• **Task prompt**
The answer must consist solely of the lines below starting at the one containing "[00:00:02.70 to 00:00:03.60]" and ending at the one containing "Lip reading: businesses", repeated exactly, with both ends included and all pictures omitted.

• **Records for the task**
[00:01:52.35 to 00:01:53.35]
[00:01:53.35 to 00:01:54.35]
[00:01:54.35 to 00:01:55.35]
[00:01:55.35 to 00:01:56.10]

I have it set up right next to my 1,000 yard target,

...

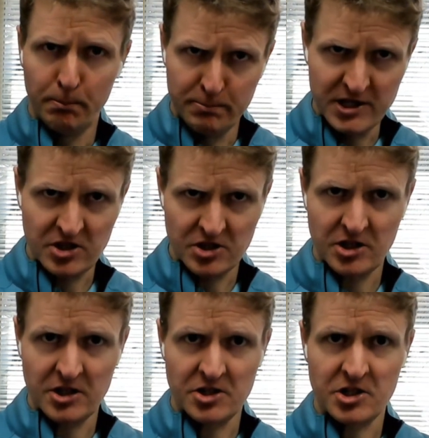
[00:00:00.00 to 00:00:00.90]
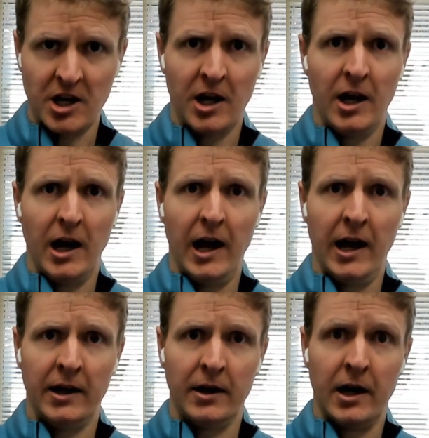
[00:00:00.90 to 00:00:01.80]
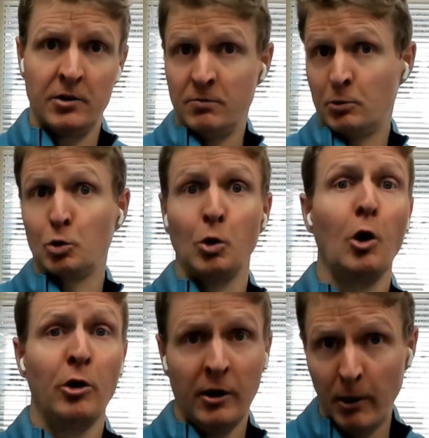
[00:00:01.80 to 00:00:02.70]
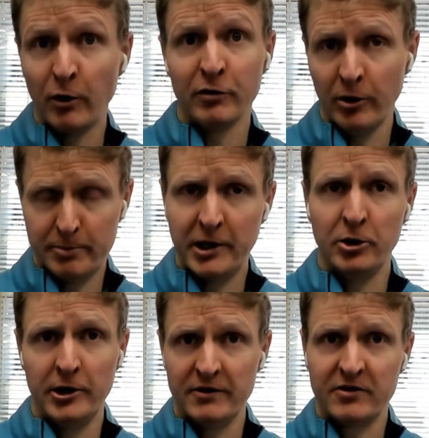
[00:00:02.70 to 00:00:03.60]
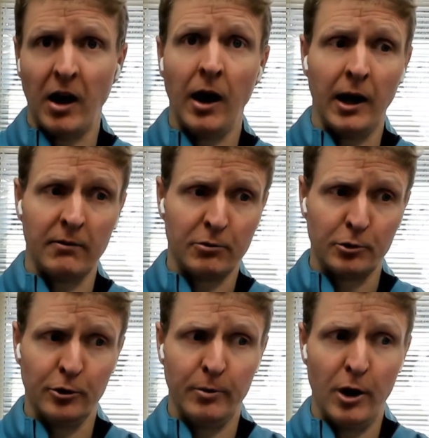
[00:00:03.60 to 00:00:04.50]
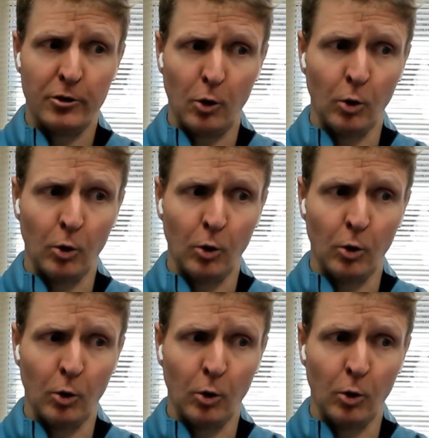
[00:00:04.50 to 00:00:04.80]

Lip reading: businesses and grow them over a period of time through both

---

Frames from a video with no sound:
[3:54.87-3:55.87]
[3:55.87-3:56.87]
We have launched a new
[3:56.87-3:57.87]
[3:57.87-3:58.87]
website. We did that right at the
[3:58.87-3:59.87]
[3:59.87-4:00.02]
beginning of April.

• **Output for this exercise**
[00:00:02.70 to 00:00:03.60]
[00:00:03.60 to 00:00:04.50]
[00:00:04.50 to 00:00:04.80]

Lip reading: businesses and grow them over a period of time through both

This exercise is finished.